Apesar da fragilidade da minha fé...


RENASCER 2011: DEUS É A FELICIDADE!

A Santa Missa do 1º dia do Renascer (Fortaleza) foi um momento no qual, de forma especial, todos nós pudemos mais intensamente suplicar a Deus pela nossa cura interior, seja espiritual ou psíquica, e também física. Antes da benção final o Santíssimo Sacramento passou entre os presentes no ginásio e muitas graças foram operadas. É sempre um momento muito forte pelo que vemos acontecer conosco e com os outros. O canto e a adoração se tornam uma única melodia, a súplica através da fé se torna um gesto de profunda confiança na misericórdia de Deus. Os mais indiferentes podem achar que se trata de algo puramente emotivo, mas, na verdade, a emoção é uma reação de uma profunda experiência de Deus. É um Cenáculo no qual os Tomés são convidados a tocar o lado aberto de Jesus, os Zaqueus são vistos, as Samaritanas e os Leprosos são curados, os Pedros são revigorados na fé.

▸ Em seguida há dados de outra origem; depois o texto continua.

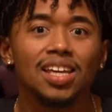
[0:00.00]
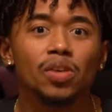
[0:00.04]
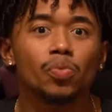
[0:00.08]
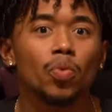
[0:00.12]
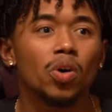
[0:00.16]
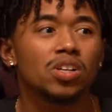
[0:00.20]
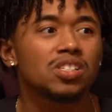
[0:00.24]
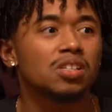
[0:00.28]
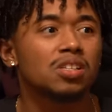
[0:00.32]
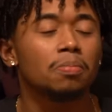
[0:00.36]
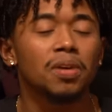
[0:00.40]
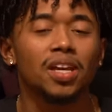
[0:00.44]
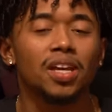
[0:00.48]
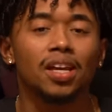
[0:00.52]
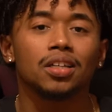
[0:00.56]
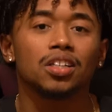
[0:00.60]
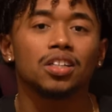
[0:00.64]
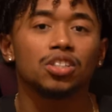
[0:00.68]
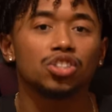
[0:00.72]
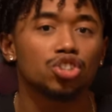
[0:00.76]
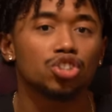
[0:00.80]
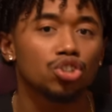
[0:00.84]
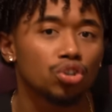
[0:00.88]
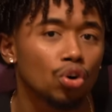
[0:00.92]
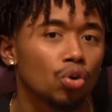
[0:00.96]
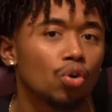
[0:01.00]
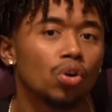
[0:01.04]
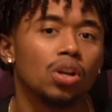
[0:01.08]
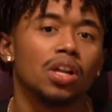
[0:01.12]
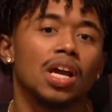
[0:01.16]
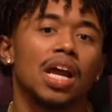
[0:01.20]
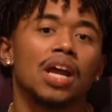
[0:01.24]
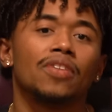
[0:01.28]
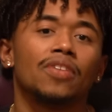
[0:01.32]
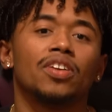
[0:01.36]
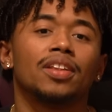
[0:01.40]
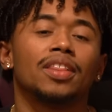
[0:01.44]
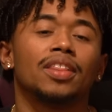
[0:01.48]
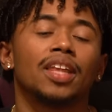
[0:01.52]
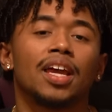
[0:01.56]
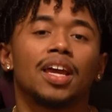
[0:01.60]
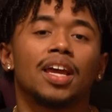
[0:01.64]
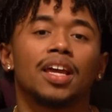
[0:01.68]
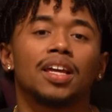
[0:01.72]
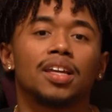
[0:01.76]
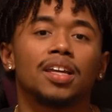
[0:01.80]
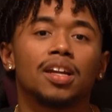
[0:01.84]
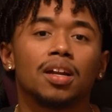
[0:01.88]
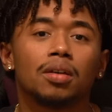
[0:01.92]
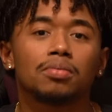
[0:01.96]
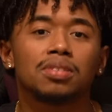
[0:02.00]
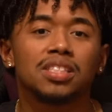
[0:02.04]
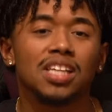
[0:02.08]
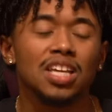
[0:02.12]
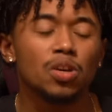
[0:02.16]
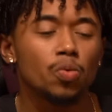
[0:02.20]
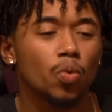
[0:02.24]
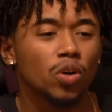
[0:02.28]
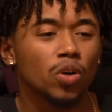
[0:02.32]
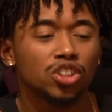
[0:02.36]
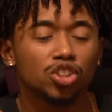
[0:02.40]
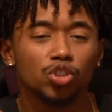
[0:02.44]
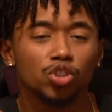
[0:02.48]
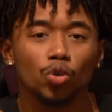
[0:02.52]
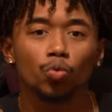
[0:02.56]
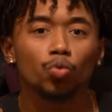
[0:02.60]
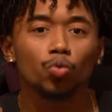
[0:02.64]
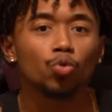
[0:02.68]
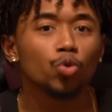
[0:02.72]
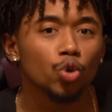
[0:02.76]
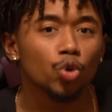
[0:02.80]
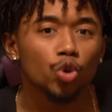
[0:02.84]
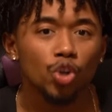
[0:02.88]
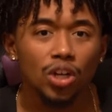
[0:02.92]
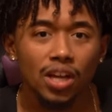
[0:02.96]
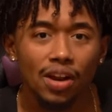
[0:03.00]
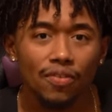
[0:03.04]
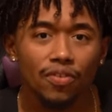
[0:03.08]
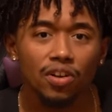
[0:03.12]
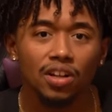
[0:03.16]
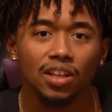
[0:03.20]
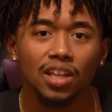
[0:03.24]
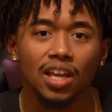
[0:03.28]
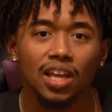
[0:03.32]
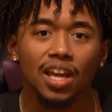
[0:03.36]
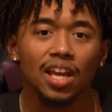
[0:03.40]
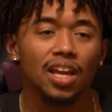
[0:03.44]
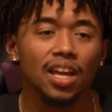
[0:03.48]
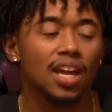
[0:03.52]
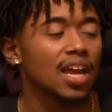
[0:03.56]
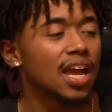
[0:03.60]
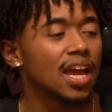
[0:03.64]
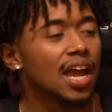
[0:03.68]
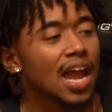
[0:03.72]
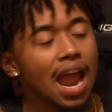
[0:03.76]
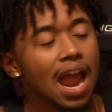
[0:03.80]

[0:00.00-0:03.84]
He wants to be in control of everything. You know what I'm saying? He wants to rule everything.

Eu estava lá e também adorava a Jesus de joelhos e com fé, mas ainda sentia que meu coração estava fechado, estava com medo, estava resistente. Queria gritar “Jesus, filho de Davi, tem piedade de mim”. Apesar da fragilidade da minha fé Deus foi generoso. Lembro bem que quando se fez um grande silêncio de adoração em que fomos convidados a olhar Jesus, de repente uma jovem mulher quase ao meu lado, começou a chorar em alta voz, um choro de libertação em que todo o ginásio se vez ouvir. Sendo imediatamente acolhida pelos Servos de Seminário, logo se percebeu que não se tratava de uma “manifestação”, mas de um choro de cura interior profunda de quem viu sua miséria iluminada pela misericórdia de Deus. Era um choro de quem provava tão gratuitamente o amor de Deus, de quem por anos buscou aquele encontro e finalmente ele chegara. Era o choro de quem reconhecia que não há felicidade para quem caminha longe de Deus e que o retorno é uma libertação de nossa cegueira e dureza de coração. Aquele choro era de um coração que não ouviu uma sentença de condenação, mas o próprio Jesus dizer: “Vai, filha, e não peques mais!”

Os 25 anos do Renascer estavam sendo celebrados naqueles dias e todos nós que renascemos para Deus neste evento, certamente pudemos fazer memória de quando um dia fomos conduzidos àquele Cenáculo pela primeira vez e fomos visitados por Deus para sempre. A gratidão por ter a oportunidade de renovar a experiência com Deus vale mais que qualquer coisa, que o diga aquela jovem mulher. O que ela viveu pela primeira vez nós também o vivemos, de alguma forma. Também nós choramos o choque da gratuidade do amor e da visita de Deus. No entanto, as nossas lágrimas de um dia não são suficientes para sustentar a caminhada para sempre. Precisamos de outras visitas de Deus, de outras lágrimas, de outras efusões, da humildade de se ajoelhar e dizer: “Senhor, eu preciso de novo que me renoves com tua graça”. Foi isso que Deus me ensinou com as lágrimas daquela jovem mulher e, apesar da fragilidade da minha fé, minhas lágrimas se renovaram e com elas a minha vida.